What you are asked to do - Copy the listing below exactly, but skip the pictures.

Entries shown -
────
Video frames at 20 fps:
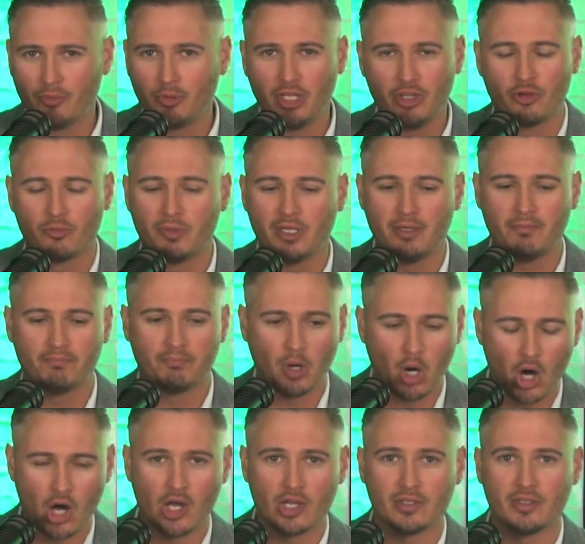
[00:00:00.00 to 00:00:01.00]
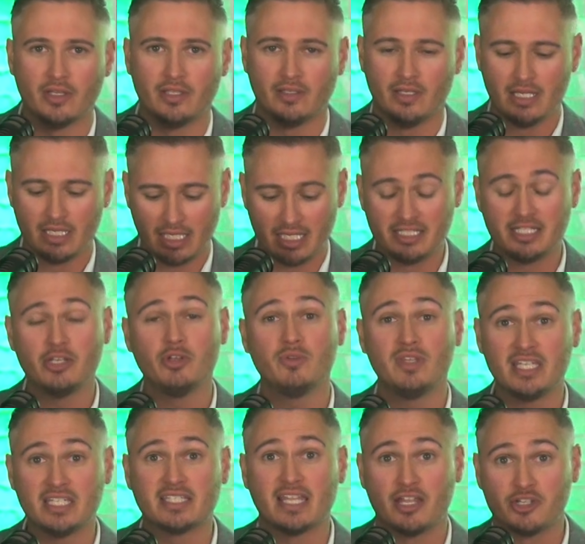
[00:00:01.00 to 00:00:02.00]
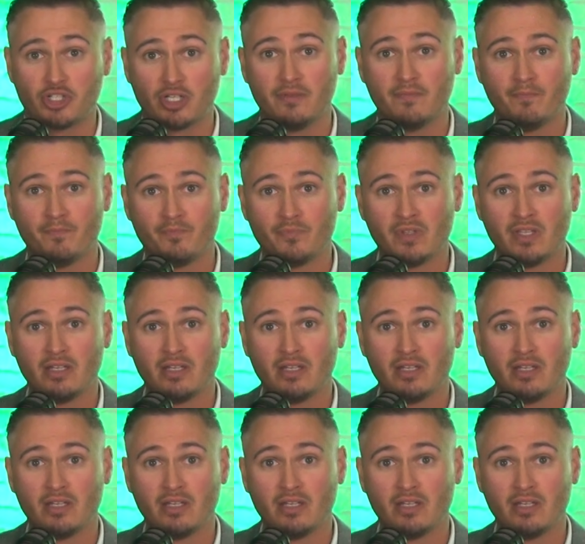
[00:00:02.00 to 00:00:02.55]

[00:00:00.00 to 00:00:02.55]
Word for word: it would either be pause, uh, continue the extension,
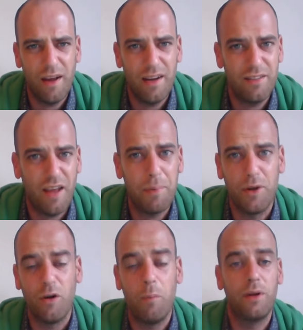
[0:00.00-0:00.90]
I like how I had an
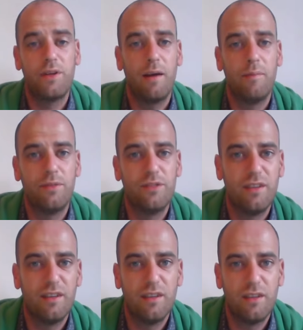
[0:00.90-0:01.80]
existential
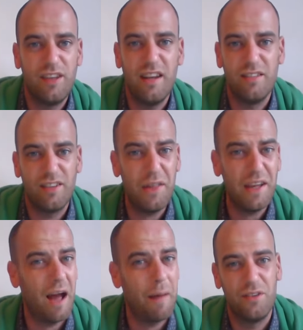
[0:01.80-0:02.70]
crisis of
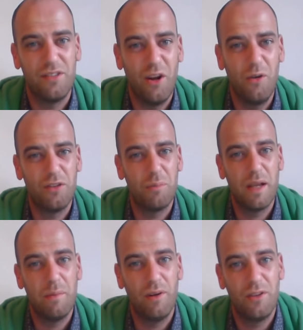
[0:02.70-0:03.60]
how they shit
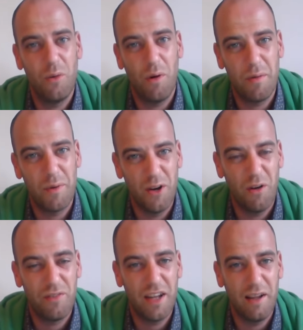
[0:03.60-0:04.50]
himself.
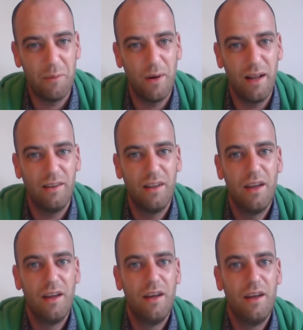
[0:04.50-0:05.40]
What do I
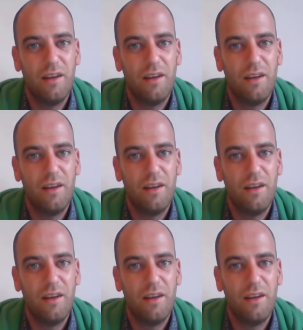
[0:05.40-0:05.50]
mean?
────
Output for this task -
Video frames at 20 fps:
[00:00:00.00 to 00:00:01.00]
[00:00:01.00 to 00:00:02.00]
[00:00:02.00 to 00:00:02.55]

[00:00:00.00 to 00:00:02.55]
Word for word: it would either be pause, uh, continue the extension,
[0:00.00-0:00.90]
I like how I had an
[0:00.90-0:01.80]
existential
[0:01.80-0:02.70]
crisis of
[0:02.70-0:03.60]
how they shit
[0:03.60-0:04.50]
himself.
[0:04.50-0:05.40]
What do I
[0:05.40-0:05.50]
mean?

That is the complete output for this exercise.